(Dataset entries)
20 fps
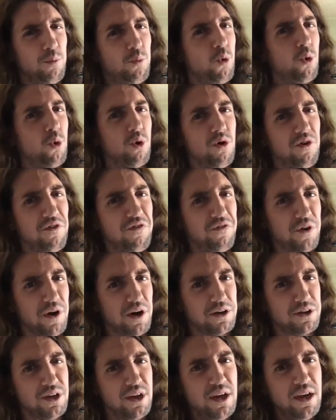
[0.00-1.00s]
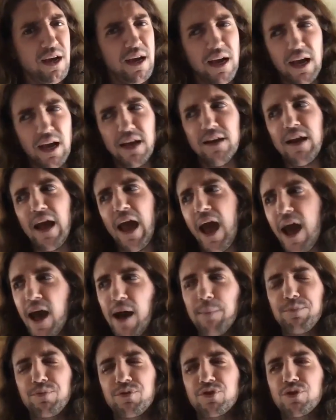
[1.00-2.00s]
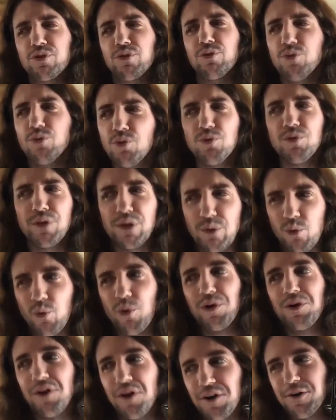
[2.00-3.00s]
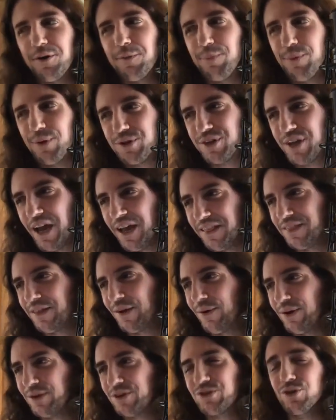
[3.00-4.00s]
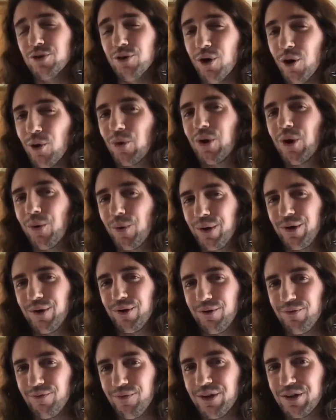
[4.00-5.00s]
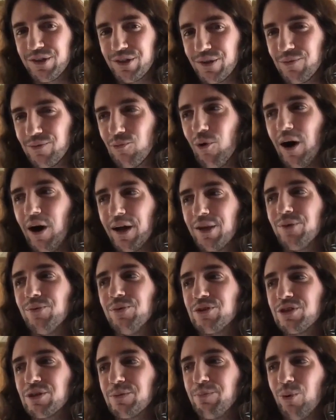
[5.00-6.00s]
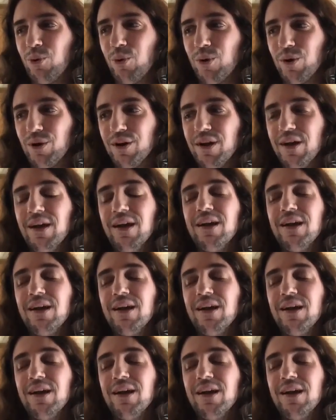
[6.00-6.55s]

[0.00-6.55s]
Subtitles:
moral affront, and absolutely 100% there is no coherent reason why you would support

(Goal of the exercise)
Exactly repeat the data above; the pictures do not belong in your copy.

(Response)
20 fps
[0.00-1.00s]
[1.00-2.00s]
[2.00-3.00s]
[3.00-4.00s]
[4.00-5.00s]
[5.00-6.00s]
[6.00-6.55s]

[0.00-6.55s]
Subtitles:
moral affront, and absolutely 100% there is no coherent reason why you would support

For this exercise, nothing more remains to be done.